#### Records for this task

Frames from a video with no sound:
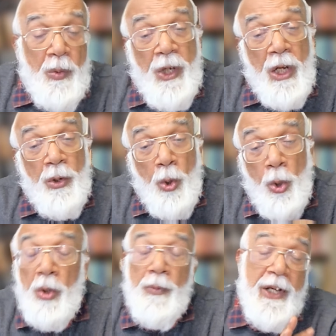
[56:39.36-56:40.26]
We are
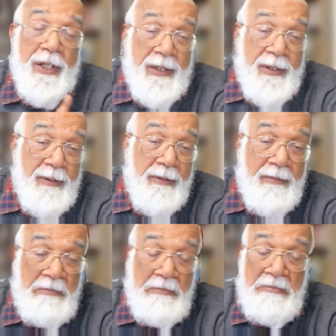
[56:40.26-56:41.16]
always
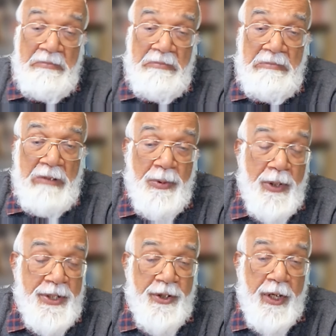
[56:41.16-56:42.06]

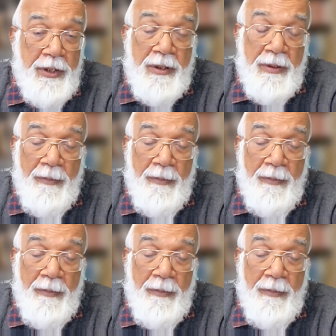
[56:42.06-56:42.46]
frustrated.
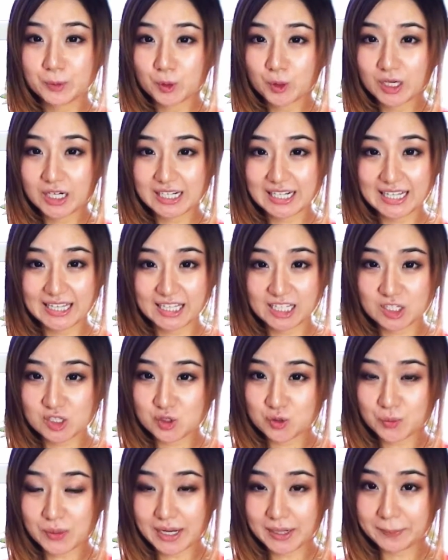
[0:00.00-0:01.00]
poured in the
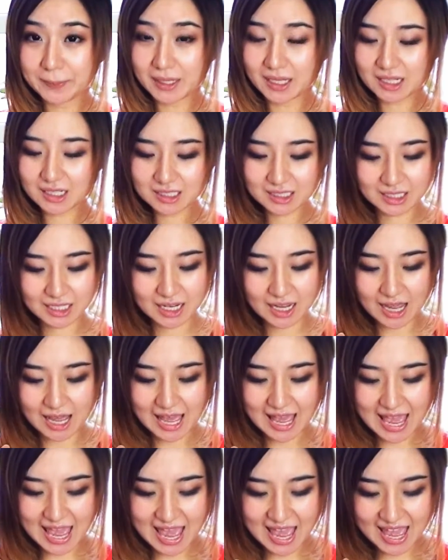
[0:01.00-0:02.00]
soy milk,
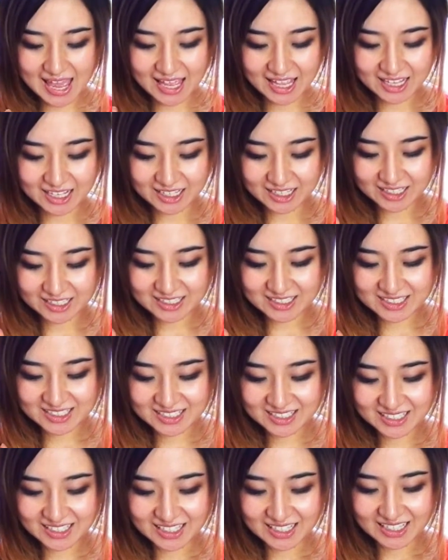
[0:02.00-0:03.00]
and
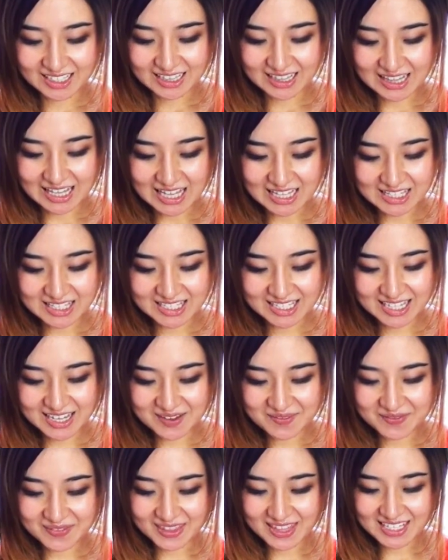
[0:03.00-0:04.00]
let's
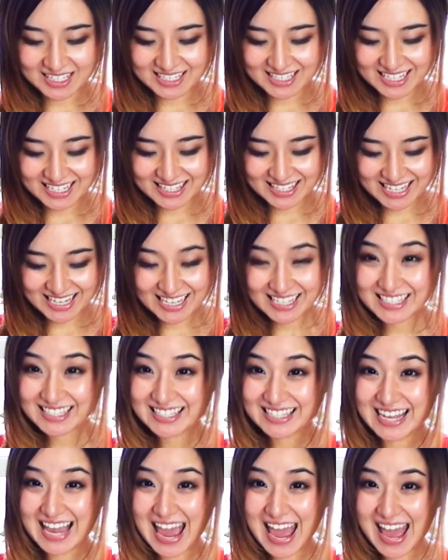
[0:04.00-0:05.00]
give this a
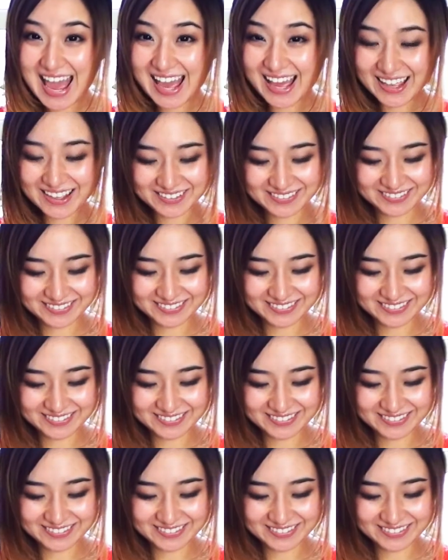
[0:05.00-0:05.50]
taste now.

########

Exactly as written, restate the lines from the one that contains "[56:42.06-56:42.46]" through the final line of the data, both ends included, but leave out the pictures.

[56:42.06-56:42.46]
frustrated.
[0:00.00-0:01.00]
poured in the
[0:01.00-0:02.00]
soy milk,
[0:02.00-0:03.00]
and
[0:03.00-0:04.00]
let's
[0:04.00-0:05.00]
give this a
[0:05.00-0:05.50]
taste now.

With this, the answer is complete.